Project: DCI Artform

10 solutions for designing for quiet in the workplace

“The most important thing to remember about sound is that it is relative,” says Robert Benson in a new FastCo Design article that highlights “10 Design Ideas for the Perk Workers Actually Want: Quiet.” The story responds to a recently released survey from Oxford Economics revealing that workers value peace, quiet and uninterrupted work time more than any other “perk” in the workplace. The survey included responses from more than 1,200 executives and non-senior employees across myriad industries and 74% of the respondents worked in open offices. Across the board, uninterrupted work time topped employees’ wish lists.

Recognizing there are numerous ways companies can help employees find quiet time at work, FastCo’s new piece highlights design strategies that can mitigate noise and distractions to help people concentrate and get work done.
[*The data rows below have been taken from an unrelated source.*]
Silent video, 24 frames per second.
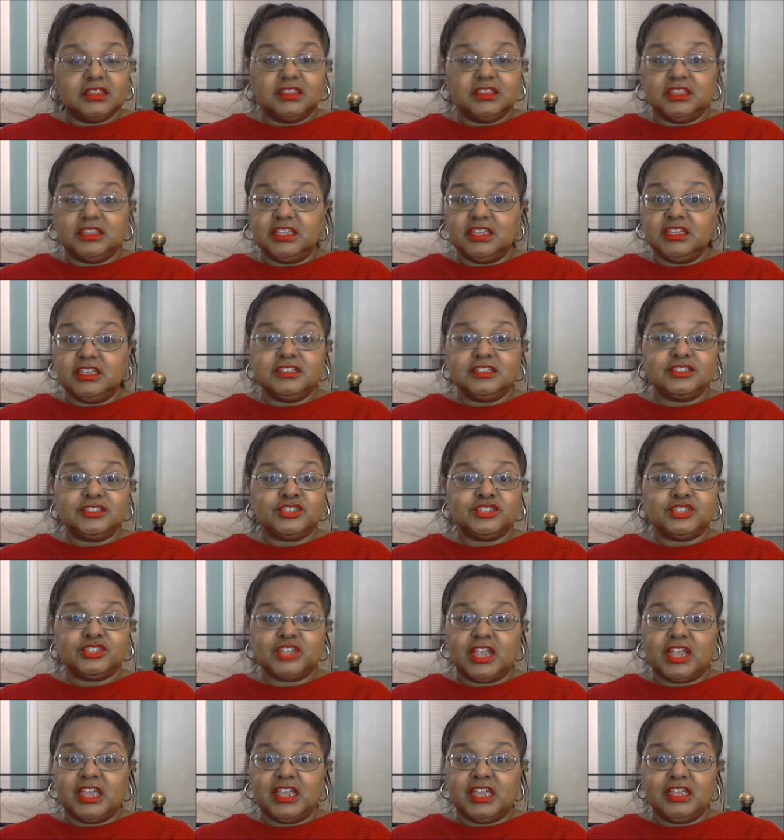These
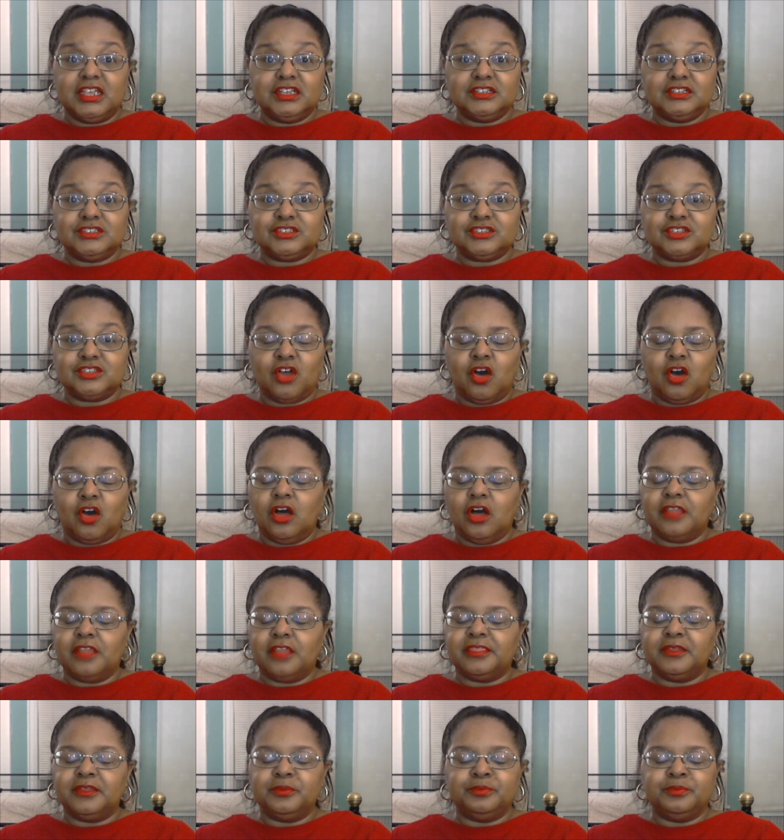shades are
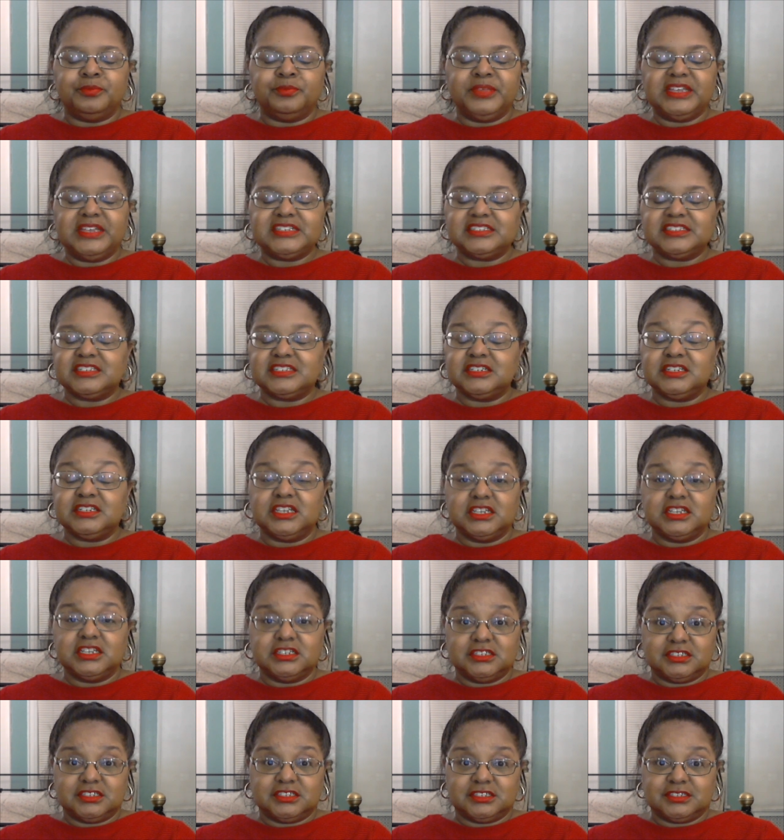the
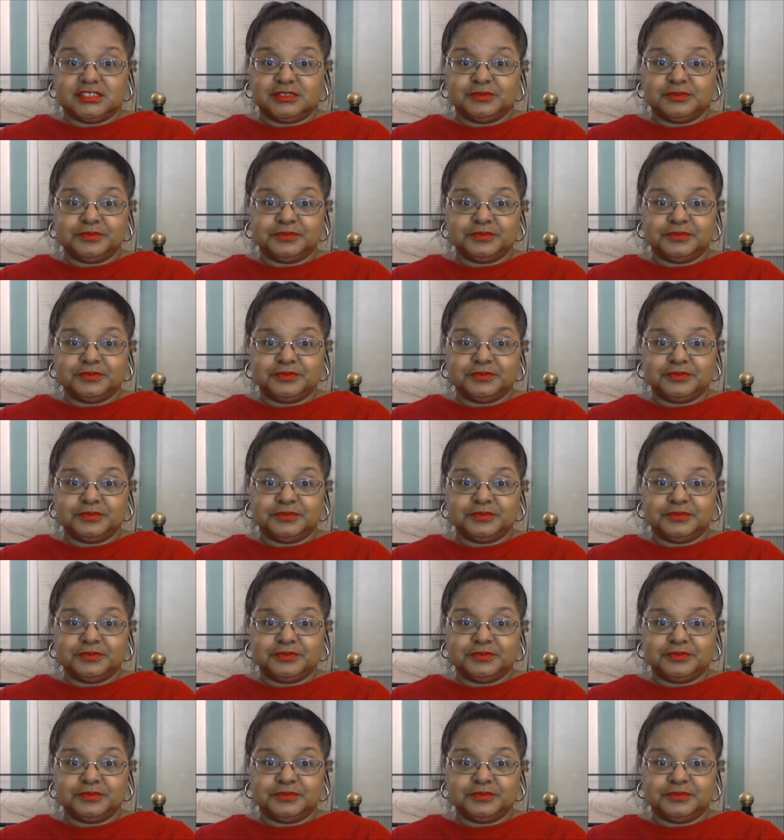business.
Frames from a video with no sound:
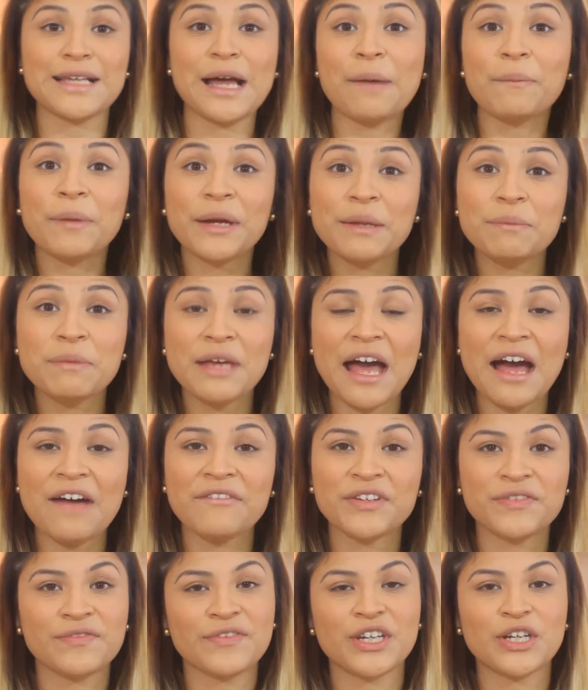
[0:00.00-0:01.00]
I'm gonna be
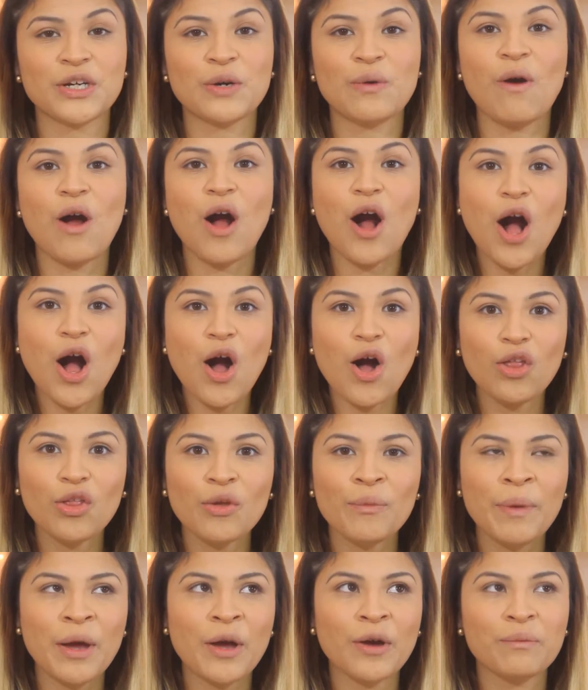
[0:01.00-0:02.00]
having a video all
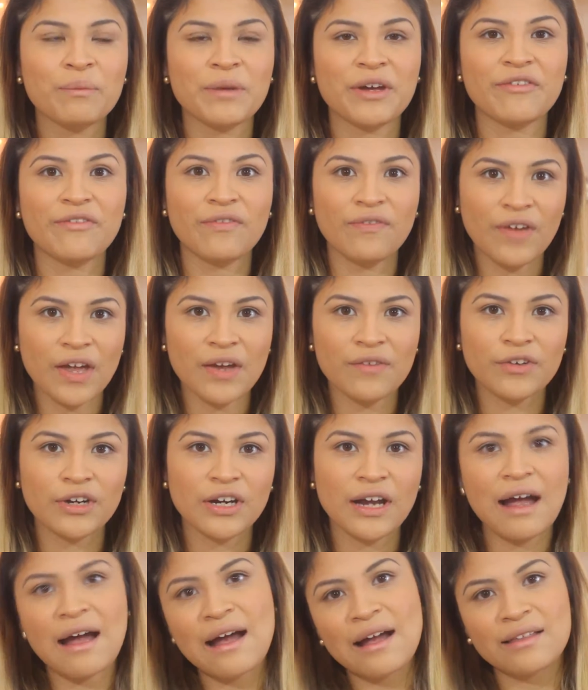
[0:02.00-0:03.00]
about my
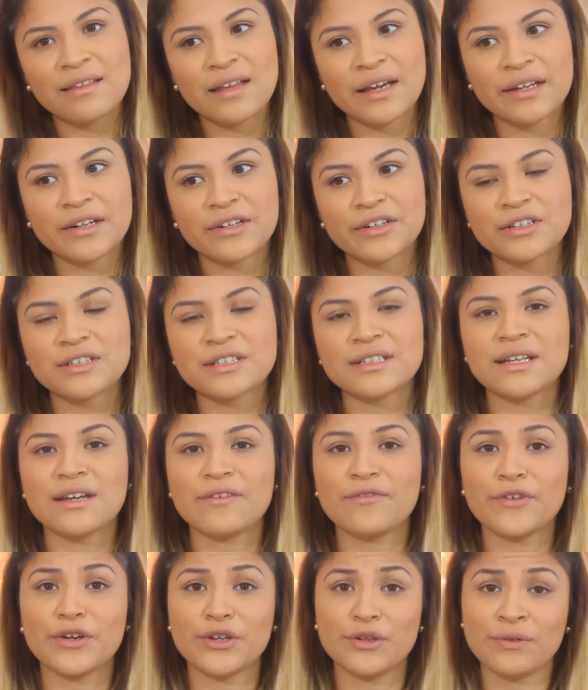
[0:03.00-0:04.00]
favorite highlighters
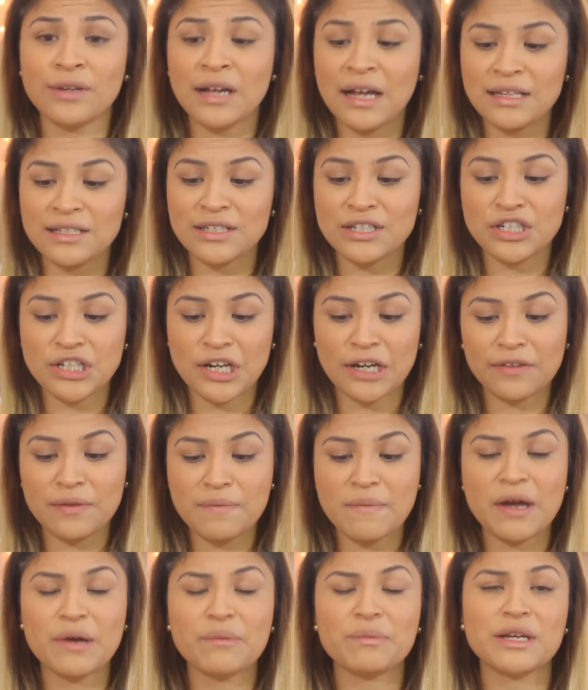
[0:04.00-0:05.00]
for you guys to check
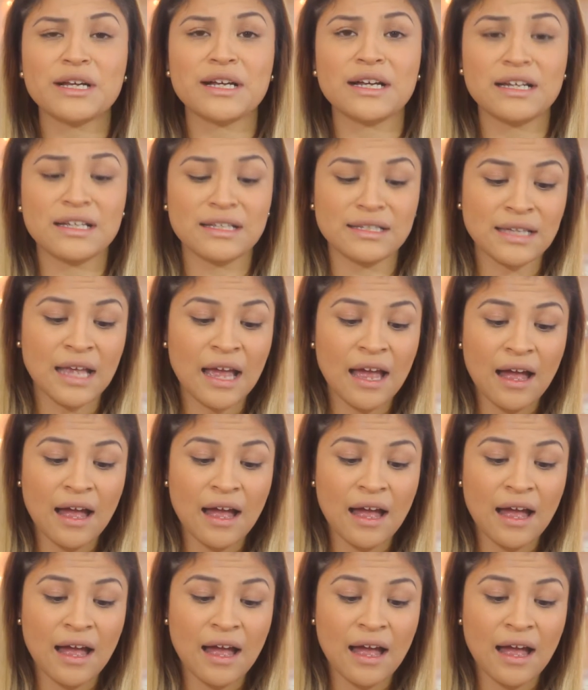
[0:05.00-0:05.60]
them out, because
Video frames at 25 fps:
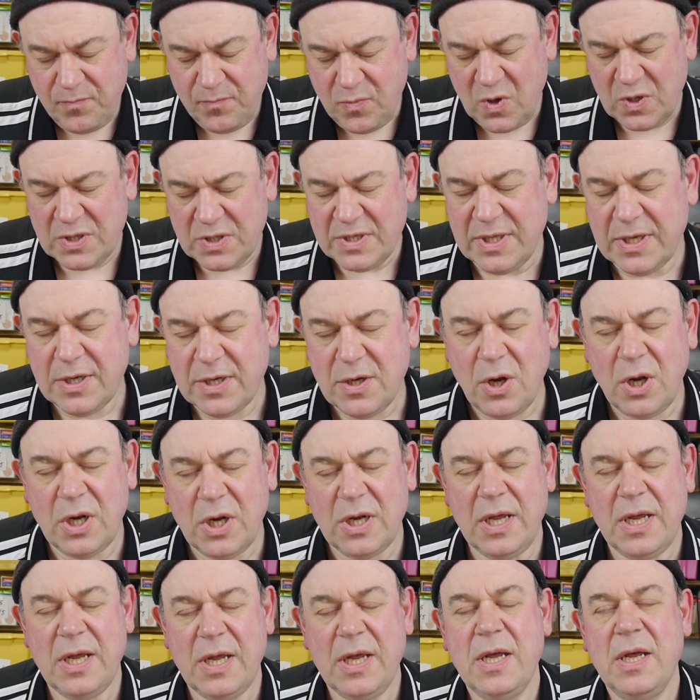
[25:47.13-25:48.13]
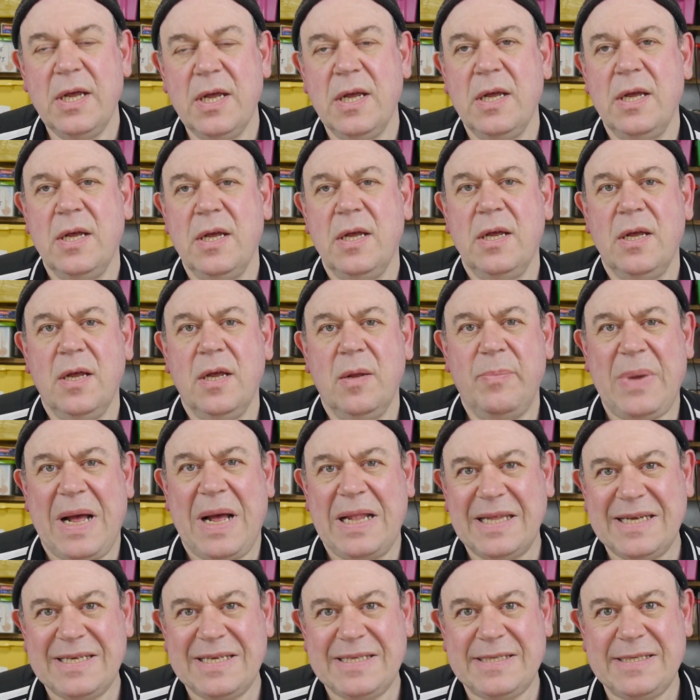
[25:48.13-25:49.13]
what do they call it?
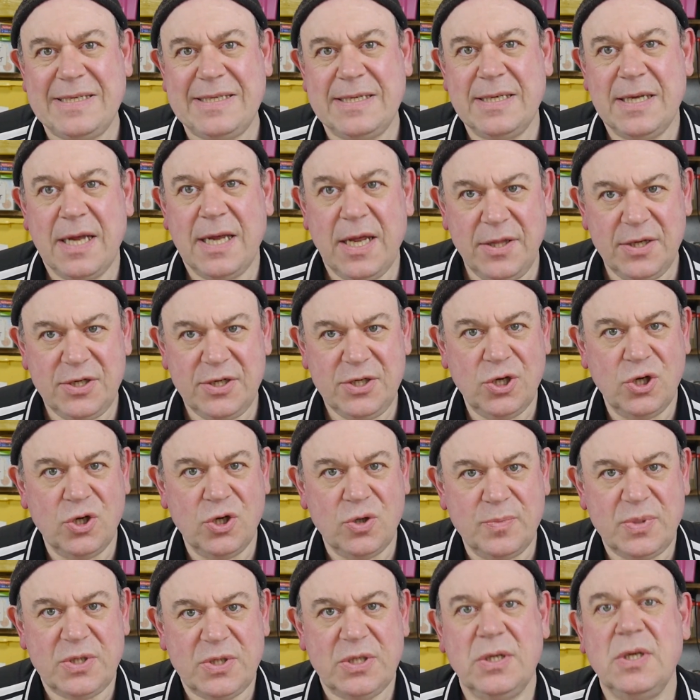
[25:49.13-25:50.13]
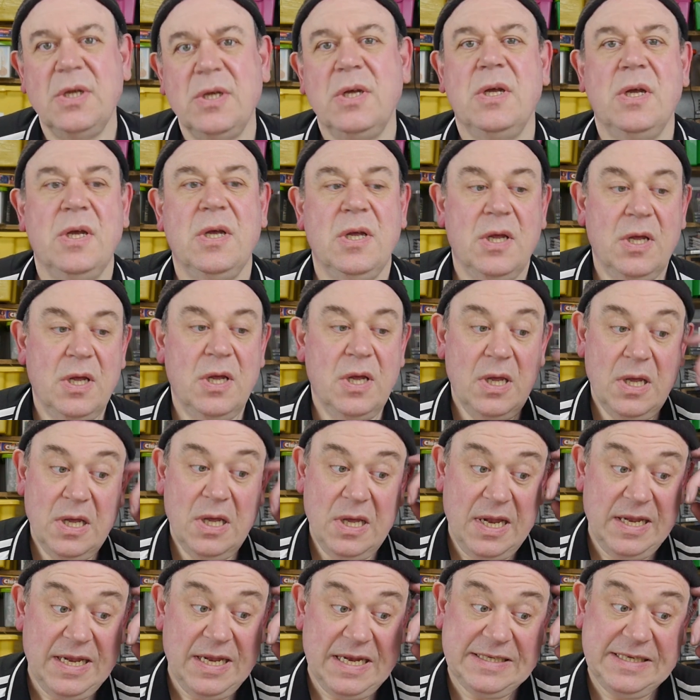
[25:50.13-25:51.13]
Ballast and the tubes,
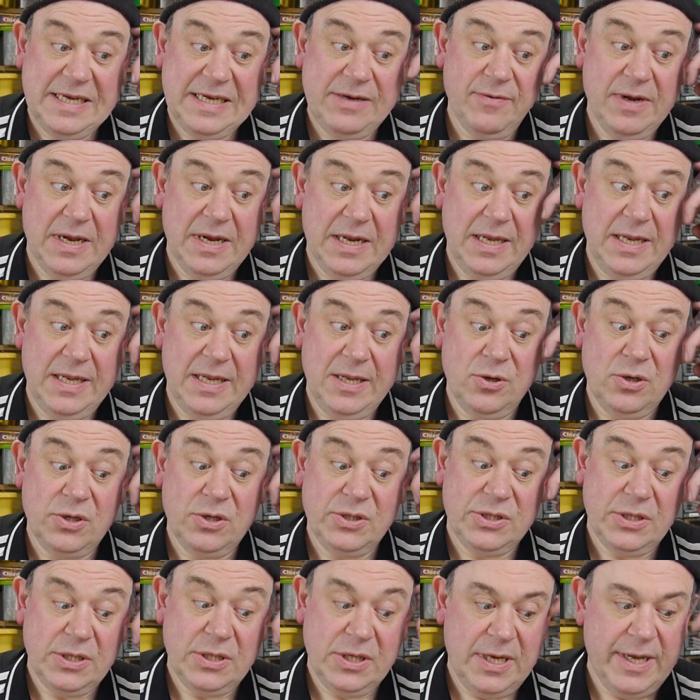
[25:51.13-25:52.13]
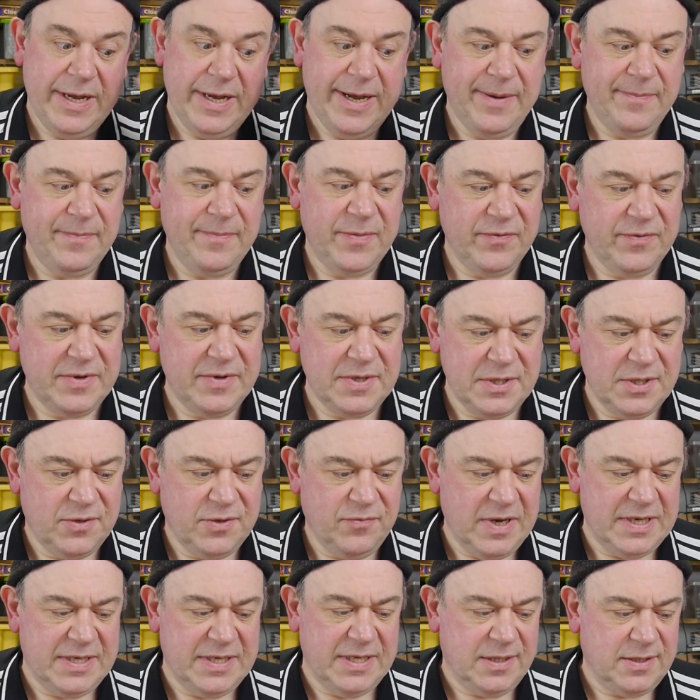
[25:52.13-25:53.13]
and that's it really in those. Um, there isn't a
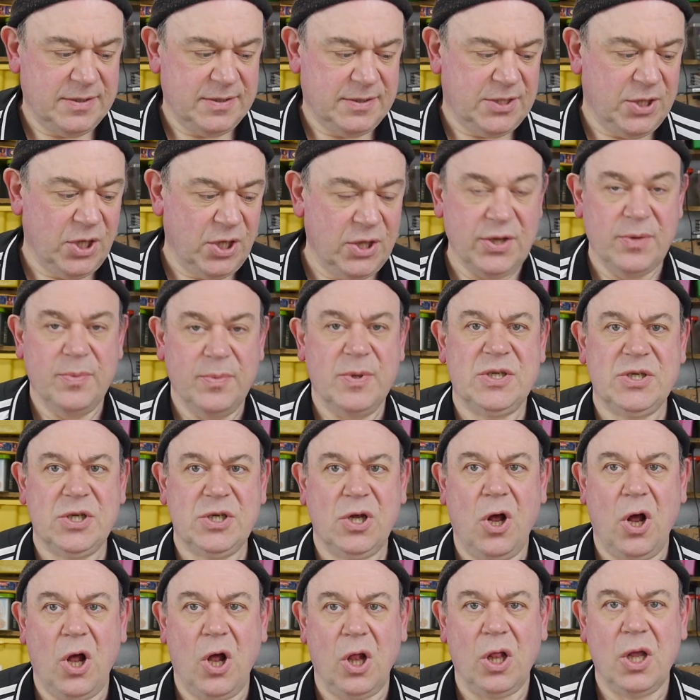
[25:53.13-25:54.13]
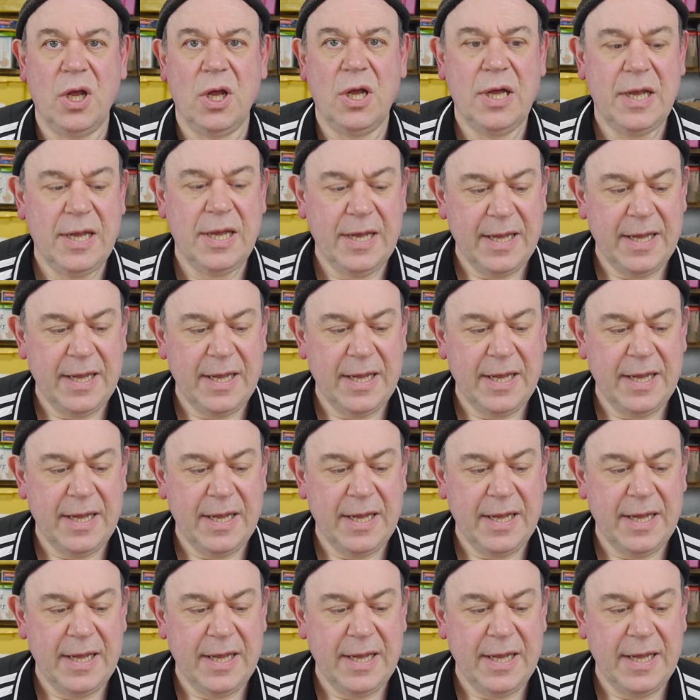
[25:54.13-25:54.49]
great deal to them at all.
Below are some of the key excerpts from Robert’s contribution.

On the importance of adjacencies

“The most important thing to remember about sound is that it is relative,” said Benson. “Reducing sound may actually make the ‘noise’ worse. Imaging sitting in a charming cafe. Twenty people chatting about their day and you are able to read a book because the sound is event. There is a nice dine that becomes background allowing you to focus. Now imaging that there is only one other table occupied in the cafe. The conversation at the table is really the only sound being made in the space. You hear every word and it is as if they are chatting inside your head. The go-to strategy is to match the energy in the workspace. Open meeting areas should be adjacent to circulation or other sound-producing areas. Gather quieter spaces near each other.”

Project: CA Ventures

Project: CA Ventures

On designing spaces for collaboration

“Designing spaces for concentration is easy – just don’t expected a workstation to do it,” Benson says. “The challenge now and tomorrow is maintaining the right level of energy. Walking into a deadly quiet workspace is not inspiring. More and more people want to be part of a team that is collaboration. They want to see activity. They want to see the mission of the organization happen.”

On creating opportunities for choice

“Allowing users in a workspace to relocate – or flow – to spaces that suite their needs, at that moment, increases productivity and satisfaction in the workplace. Secondly, understanding the type of work happening throughout the workforce is critical. Quiet zones, similar to that deployed on commuter rails, are becoming more and more popular.”